When do you need fall protection? Well, for starters there is no easy answer. Every job is different and every industry is different. In fact, fall protection is one of those safety topics which most people, even experts, never fully understand down to every detail. And that’s dangerous. So let’s begin by breaking things down in a blog series called A Closer Look at Fall Protection. Each week we will focus on a different area of fall protection that is often misunderstood. That being said, you should make sure that you always review local and federal regulations and standards!
Considering that falls are a serious concern in any industry and that they are actually the leading cause of death for construction workers, it’s important to review safety requirements and standards often. These deaths are preventable, which means serious discussion has to happen between employers and employees to address fall prevention.
Let’s talk Construction versus General Industry
This is a good place to start since the distinction between construction and general industry requirements is one of the foundations of fall protection rules. Once that distinction is understood, the other requirements of fall protection build on that. So when does an employer have a duty to provide fall protection?
- General Industry OSHA 29 CFR 1910 has a baseline requirement that fall protection must be used at heights that are equal or greater than 4 feet.
- OSHA’s Fall Protection Rule (29 CFR 1926 subpart M) for Construction has a baseline requirement that fall protection must be used at heights that are equal or greater than 6 feet above a lower level. This means employer must provide fall protection if the employee will be working near unprotected sides and edges of a roof or floor, holes or openings and runways or ramps.
So what does this really mean? What kind of fall protection is needed at heights? Well, different jobs require different protection. There is no one size fits all
- Fall Arrest: Stop a worker that is involved in an active fall by using a harness and retractable lifelines tied off to an anchor point.
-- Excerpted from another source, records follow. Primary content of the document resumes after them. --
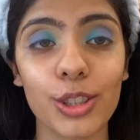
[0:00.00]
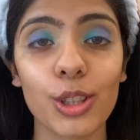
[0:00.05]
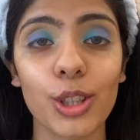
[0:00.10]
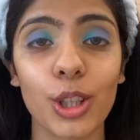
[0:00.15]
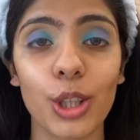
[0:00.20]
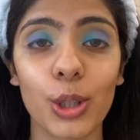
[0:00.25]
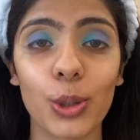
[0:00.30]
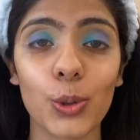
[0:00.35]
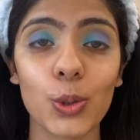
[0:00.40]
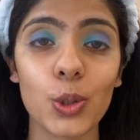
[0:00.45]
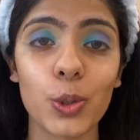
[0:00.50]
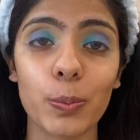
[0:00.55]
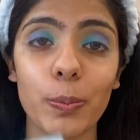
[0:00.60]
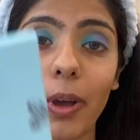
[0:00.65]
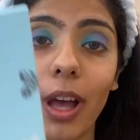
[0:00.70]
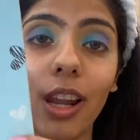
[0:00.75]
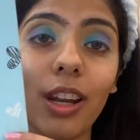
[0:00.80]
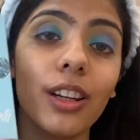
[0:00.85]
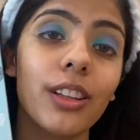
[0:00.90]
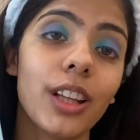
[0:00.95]
This huge
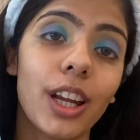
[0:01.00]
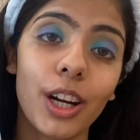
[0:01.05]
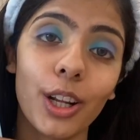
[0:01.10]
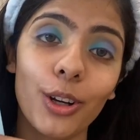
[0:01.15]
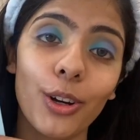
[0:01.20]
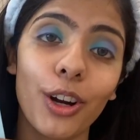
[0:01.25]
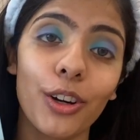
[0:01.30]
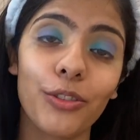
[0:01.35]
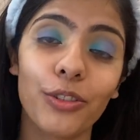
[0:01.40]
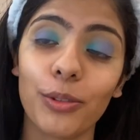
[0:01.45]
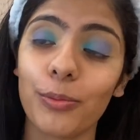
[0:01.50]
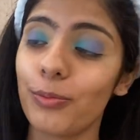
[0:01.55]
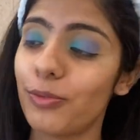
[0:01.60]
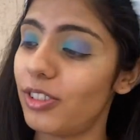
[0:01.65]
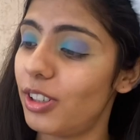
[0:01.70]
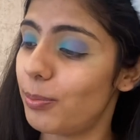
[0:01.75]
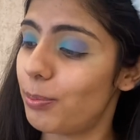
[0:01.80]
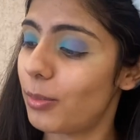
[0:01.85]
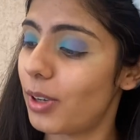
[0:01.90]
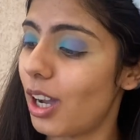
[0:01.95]
palette that I got from
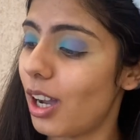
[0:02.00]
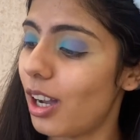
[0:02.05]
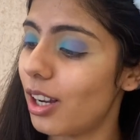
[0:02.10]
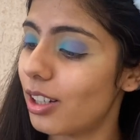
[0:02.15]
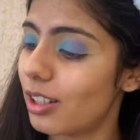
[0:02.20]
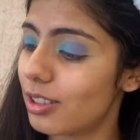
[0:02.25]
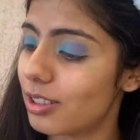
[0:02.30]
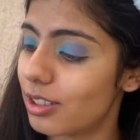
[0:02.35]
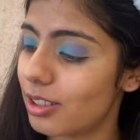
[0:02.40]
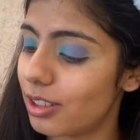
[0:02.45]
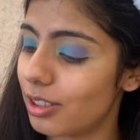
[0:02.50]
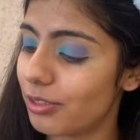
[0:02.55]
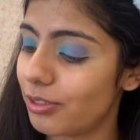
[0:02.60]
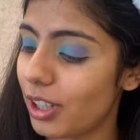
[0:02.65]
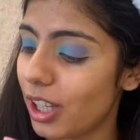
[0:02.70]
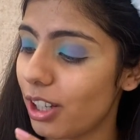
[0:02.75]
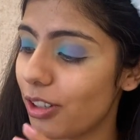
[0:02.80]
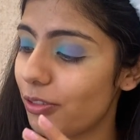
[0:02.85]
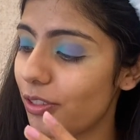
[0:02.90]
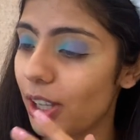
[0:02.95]
Flipkart, it's the
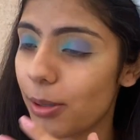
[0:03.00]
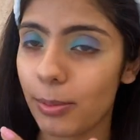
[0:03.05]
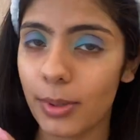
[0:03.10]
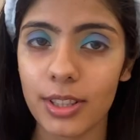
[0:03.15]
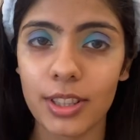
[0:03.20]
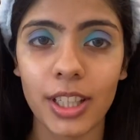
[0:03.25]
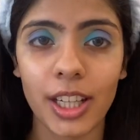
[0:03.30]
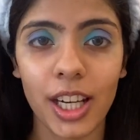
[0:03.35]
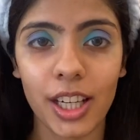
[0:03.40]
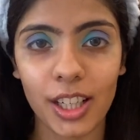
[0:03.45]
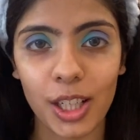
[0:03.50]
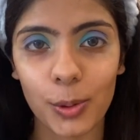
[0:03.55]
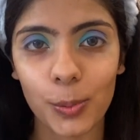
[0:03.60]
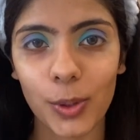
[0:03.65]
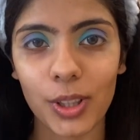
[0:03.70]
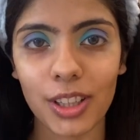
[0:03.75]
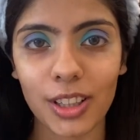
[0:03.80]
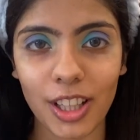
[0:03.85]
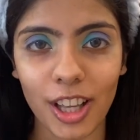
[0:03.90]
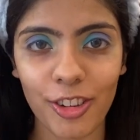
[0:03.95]
very famous Hated
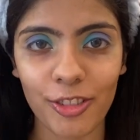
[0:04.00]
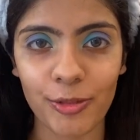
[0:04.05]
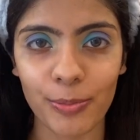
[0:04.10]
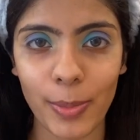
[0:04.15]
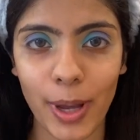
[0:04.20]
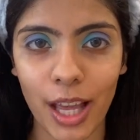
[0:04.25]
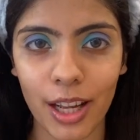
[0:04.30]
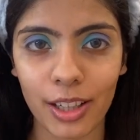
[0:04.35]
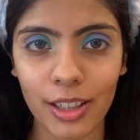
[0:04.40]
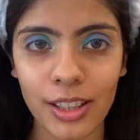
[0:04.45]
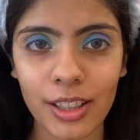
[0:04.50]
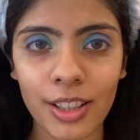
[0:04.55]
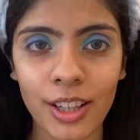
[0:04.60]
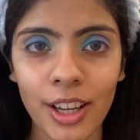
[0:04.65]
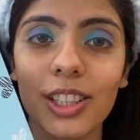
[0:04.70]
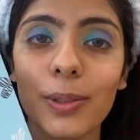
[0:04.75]
with Love palette.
- Fall Prevention: Prevent workers from reaching fall hazard by creating a barrier. Guardrails and skylights are among the most common equipment used to prevent falls
- Fall Restraint: Prevent worker from reaching a fall hazard by utilizing a harness and lanyard tied off at a determined length from a weighted tie off point.
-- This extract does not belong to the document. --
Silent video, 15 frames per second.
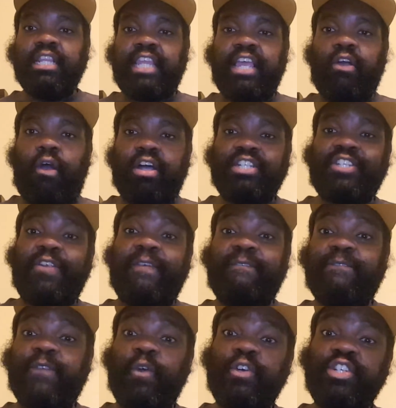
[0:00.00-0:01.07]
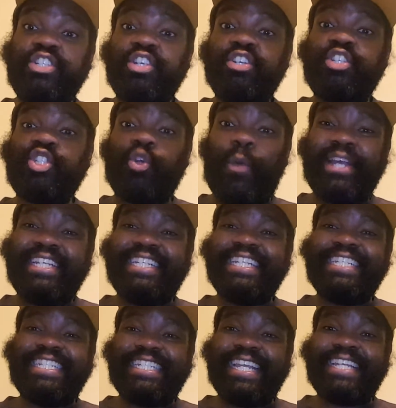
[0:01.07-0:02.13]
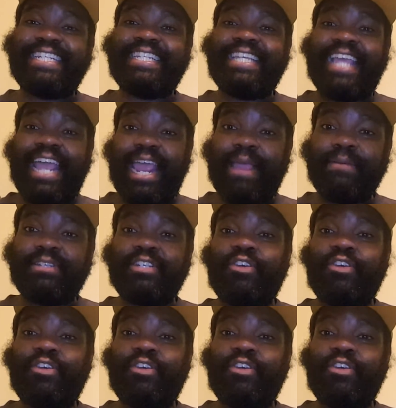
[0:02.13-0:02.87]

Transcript: They lost their first 26 games,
Always remember that fall protection is mandatory regardless of the heights when employees will be working at near or above dangerous equipment, such as open drive belts, pulleys, gears or open vats. And be sure to look out for our upcoming article on the updated Walking/Working standard.
How residential contractors can up their game:
- Create sustainable safety program
- Keep and review safety manuals
- Have regular toolbox talks
- Train workers on fall protection
- Perform job hazard assessments before work begins
- Make sure all workers and subcontractors are following the same safety program
California has current fall protection regulations that include:
Guard rails and toe boards must be installed:
- When work is performed at 7.5 feet or more above ground
- On all open sides of unenclosed elevated work areas (roof opening, landings, balconies and porches)
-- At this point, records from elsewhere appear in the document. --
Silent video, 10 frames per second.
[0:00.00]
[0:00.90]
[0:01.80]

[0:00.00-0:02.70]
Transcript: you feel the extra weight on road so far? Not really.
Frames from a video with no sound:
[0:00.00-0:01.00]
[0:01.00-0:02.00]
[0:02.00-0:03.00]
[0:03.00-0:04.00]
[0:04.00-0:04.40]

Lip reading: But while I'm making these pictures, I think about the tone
- On floor, roof, and wall openings
Scaffolds must be used:
- When work can’t be done safely by workers on permanent or solid construction that is at least 20 inches wide and no more than 15 feet in height, except when work can be done from a ladder. Another exception to this regulation is “work of short duration from joists or similar members at 2 feet or closer centers, planks resting on these members forming a plank platform 12 inches wide or equivalent protection”.
California may be phasing into OSHA’s fall protection rules sometime in 2018. One reason for this adoption of regulations has to do with the trigger heights that require fall protection in residential construction. Currently, the heights that require fall protection can go up to as high as 15 feet, as opposed to OSHA’s limit of 6 feet. Keep on the lookout for this proposal that also seeks to end the exception that allows contractors to not use fall protection if work is “short duration and limited exposure”.
Fall protection regulations are complicated and are often open to misinterpretation. If you take the time to review any changes in fall protection regularly and have a solid fall protection training program in place, you will stay ahead of the game and be able to set clear and defined goals for your team. By knowing the safety requirements that are necessary for your industry and your region, you can keep workers safe and ensure they aren’t another statistic.